▶ [WHAT THE TASK ASKS] An exact copy of all the data below is needed, without its pictures.

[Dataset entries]

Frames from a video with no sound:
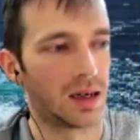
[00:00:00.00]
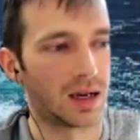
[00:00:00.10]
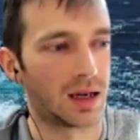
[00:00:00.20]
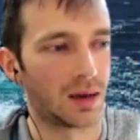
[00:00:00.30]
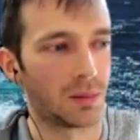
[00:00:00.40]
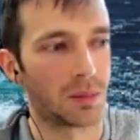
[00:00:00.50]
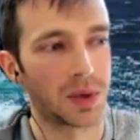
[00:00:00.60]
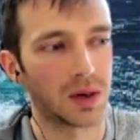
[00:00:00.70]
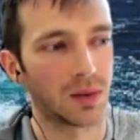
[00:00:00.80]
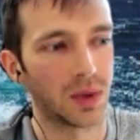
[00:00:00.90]

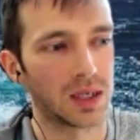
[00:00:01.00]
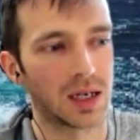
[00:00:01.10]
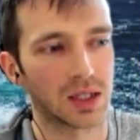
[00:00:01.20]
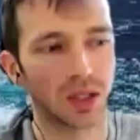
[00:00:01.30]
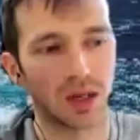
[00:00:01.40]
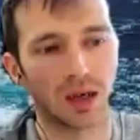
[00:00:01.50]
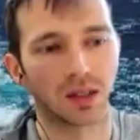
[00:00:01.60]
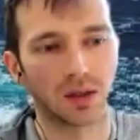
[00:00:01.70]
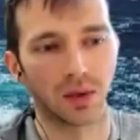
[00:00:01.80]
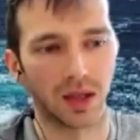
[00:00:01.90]
But we can actually
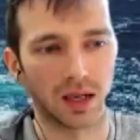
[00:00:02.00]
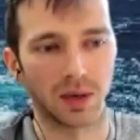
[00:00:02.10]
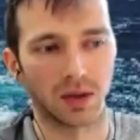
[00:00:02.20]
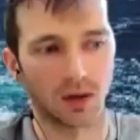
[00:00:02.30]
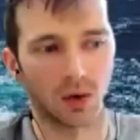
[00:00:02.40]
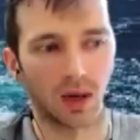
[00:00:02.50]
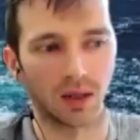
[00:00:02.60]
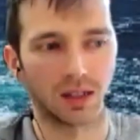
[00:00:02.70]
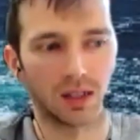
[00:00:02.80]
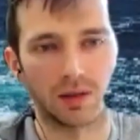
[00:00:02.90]
also think about the
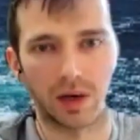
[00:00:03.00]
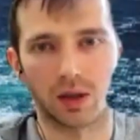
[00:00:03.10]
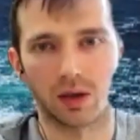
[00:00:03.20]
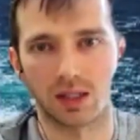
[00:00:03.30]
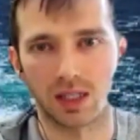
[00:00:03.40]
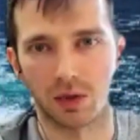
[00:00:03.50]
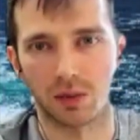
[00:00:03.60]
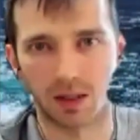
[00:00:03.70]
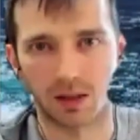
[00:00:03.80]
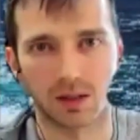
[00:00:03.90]
quality of our conceptual
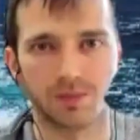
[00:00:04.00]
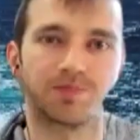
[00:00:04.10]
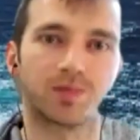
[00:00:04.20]
models.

▶ [THE COMPLETED TASK]
Frames from a video with no sound:
[00:00:00.00]
[00:00:00.10]
[00:00:00.20]
[00:00:00.30]
[00:00:00.40]
[00:00:00.50]
[00:00:00.60]
[00:00:00.70]
[00:00:00.80]
[00:00:00.90]

[00:00:01.00]
[00:00:01.10]
[00:00:01.20]
[00:00:01.30]
[00:00:01.40]
[00:00:01.50]
[00:00:01.60]
[00:00:01.70]
[00:00:01.80]
[00:00:01.90]
But we can actually
[00:00:02.00]
[00:00:02.10]
[00:00:02.20]
[00:00:02.30]
[00:00:02.40]
[00:00:02.50]
[00:00:02.60]
[00:00:02.70]
[00:00:02.80]
[00:00:02.90]
also think about the
[00:00:03.00]
[00:00:03.10]
[00:00:03.20]
[00:00:03.30]
[00:00:03.40]
[00:00:03.50]
[00:00:03.60]
[00:00:03.70]
[00:00:03.80]
[00:00:03.90]
quality of our conceptual
[00:00:04.00]
[00:00:04.10]
[00:00:04.20]
models.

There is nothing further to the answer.